J’ai refusé d’y croire sans preuve. Aussitôt Isaac parti, je suis montée par transport vertical sur l’une des hautes tours, où j’ai trouvé une fenêtre panoramique. Il faisait nuit, mais le ciel était d’une transparence inhabituelle et la lune brillait au nord sur l’horizon.

Les Fermiers avaient vécu dans les espaces creux sous les îles périphériques de l’archipel de Vox. Ils étaient environ trente mille avant la rébellion, moins nombreux après, mais au moins la moitié.

Il n’en restait aucun.

Les îles périphériques coulaient. Le Coryphée avait rompu leurs amarres avec l’île centrale et ouvert leurs anciens accès à la mer.

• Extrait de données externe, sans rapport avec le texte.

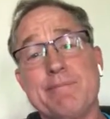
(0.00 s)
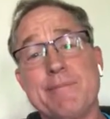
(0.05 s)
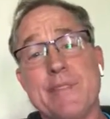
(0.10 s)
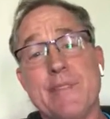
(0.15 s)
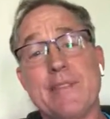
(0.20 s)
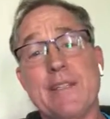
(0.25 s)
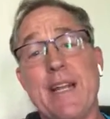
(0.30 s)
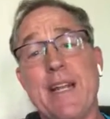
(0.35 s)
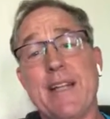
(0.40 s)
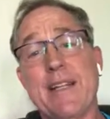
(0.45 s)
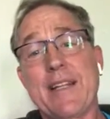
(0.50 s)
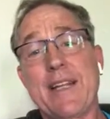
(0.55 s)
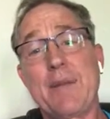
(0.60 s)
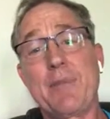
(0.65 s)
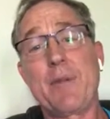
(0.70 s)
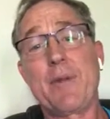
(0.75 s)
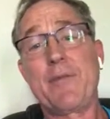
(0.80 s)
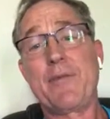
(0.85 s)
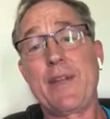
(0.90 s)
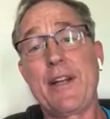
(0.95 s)
You got a
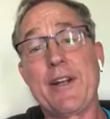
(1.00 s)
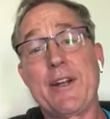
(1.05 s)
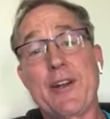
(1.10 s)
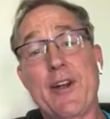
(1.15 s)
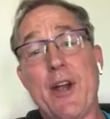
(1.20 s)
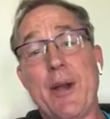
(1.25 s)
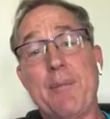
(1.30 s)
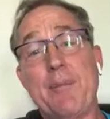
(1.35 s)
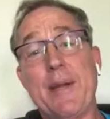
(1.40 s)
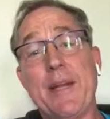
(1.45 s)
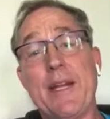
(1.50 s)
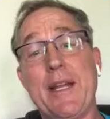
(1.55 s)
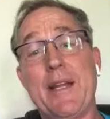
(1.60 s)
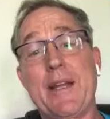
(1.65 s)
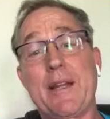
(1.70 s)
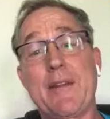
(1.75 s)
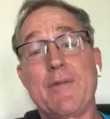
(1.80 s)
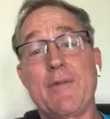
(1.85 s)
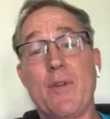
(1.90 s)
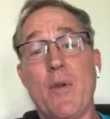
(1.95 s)
couple of feet of
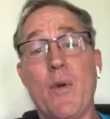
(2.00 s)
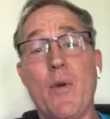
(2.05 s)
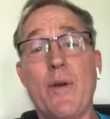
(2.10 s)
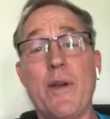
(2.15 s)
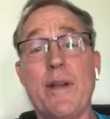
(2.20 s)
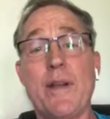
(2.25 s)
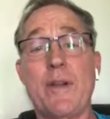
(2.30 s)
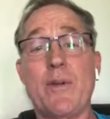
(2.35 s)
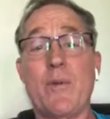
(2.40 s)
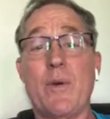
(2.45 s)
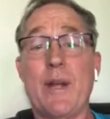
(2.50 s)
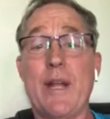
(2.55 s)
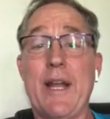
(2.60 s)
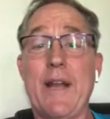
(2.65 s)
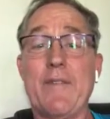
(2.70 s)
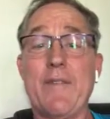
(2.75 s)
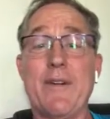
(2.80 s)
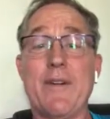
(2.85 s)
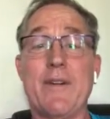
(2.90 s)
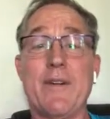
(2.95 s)
carpeting, flooring,
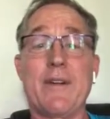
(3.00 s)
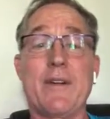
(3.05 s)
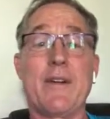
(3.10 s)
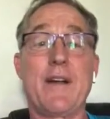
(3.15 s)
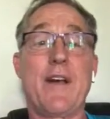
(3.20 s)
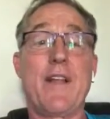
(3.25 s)
whatever.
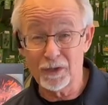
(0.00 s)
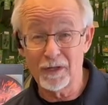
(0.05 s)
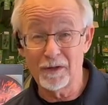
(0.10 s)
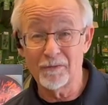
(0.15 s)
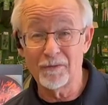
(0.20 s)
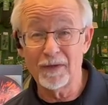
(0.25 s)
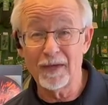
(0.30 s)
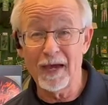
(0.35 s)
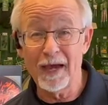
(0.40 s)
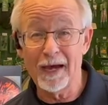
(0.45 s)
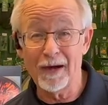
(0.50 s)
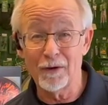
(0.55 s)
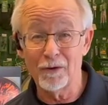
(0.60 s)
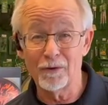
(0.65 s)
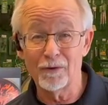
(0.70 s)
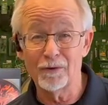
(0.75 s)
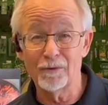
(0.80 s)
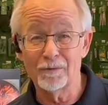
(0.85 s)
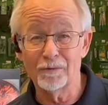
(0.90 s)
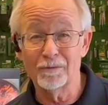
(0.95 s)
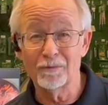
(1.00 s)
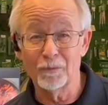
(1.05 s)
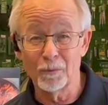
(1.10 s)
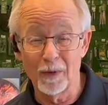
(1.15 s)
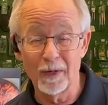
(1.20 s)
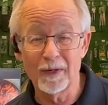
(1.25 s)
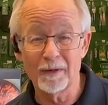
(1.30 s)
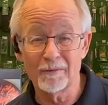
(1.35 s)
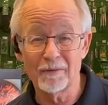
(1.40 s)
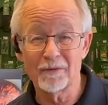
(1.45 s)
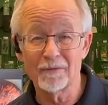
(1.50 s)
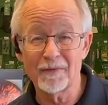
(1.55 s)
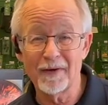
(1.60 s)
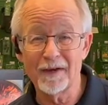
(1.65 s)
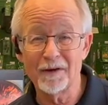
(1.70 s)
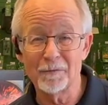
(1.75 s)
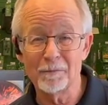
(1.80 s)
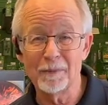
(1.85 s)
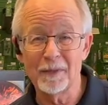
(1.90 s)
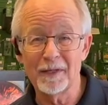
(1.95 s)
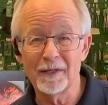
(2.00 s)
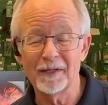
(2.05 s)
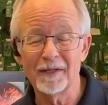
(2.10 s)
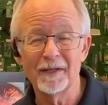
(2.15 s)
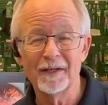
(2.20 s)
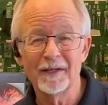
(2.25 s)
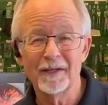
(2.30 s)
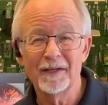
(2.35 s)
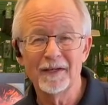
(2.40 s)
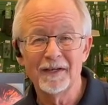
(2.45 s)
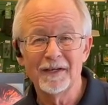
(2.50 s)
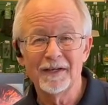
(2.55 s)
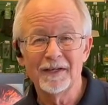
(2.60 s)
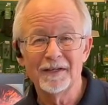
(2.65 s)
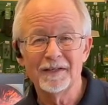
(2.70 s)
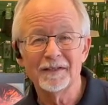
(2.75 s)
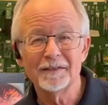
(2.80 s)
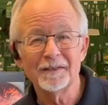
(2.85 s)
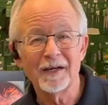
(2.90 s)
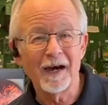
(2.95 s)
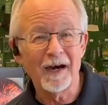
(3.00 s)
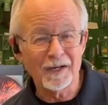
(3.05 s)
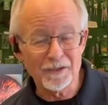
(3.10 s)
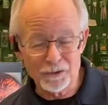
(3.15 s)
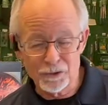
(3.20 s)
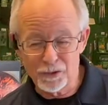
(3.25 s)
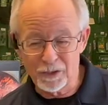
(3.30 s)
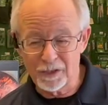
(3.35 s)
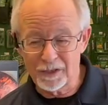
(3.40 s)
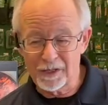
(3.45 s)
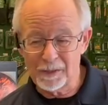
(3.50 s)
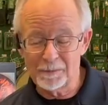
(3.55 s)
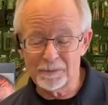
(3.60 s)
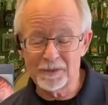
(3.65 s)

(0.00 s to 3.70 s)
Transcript: of the outer ring of the fire pit, the oxygen comes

Les Fermiers qui avaient survécu à l’inondation, peut-être en gagnant les plus hauts niveaux de leurs enclaves, mouraient sous mes yeux. La mer de Ross engloutissait les îles en grandes remontées d’écume violette. Des geysers jaillissaient des points d’accès et des ponts sectionnés. Des falaises de granit recouvert de sel se hissaient toutes dégoulinantes de la mer toxique, puis pivotaient et repassaient définitivement sous la surface en laissant derrière elles des résidus huileux et les branches entremêlées de forêts mortes.

Je suis restée presque une heure à regarder, tellement bouleversée que je n’arrivais même pas à pleurer.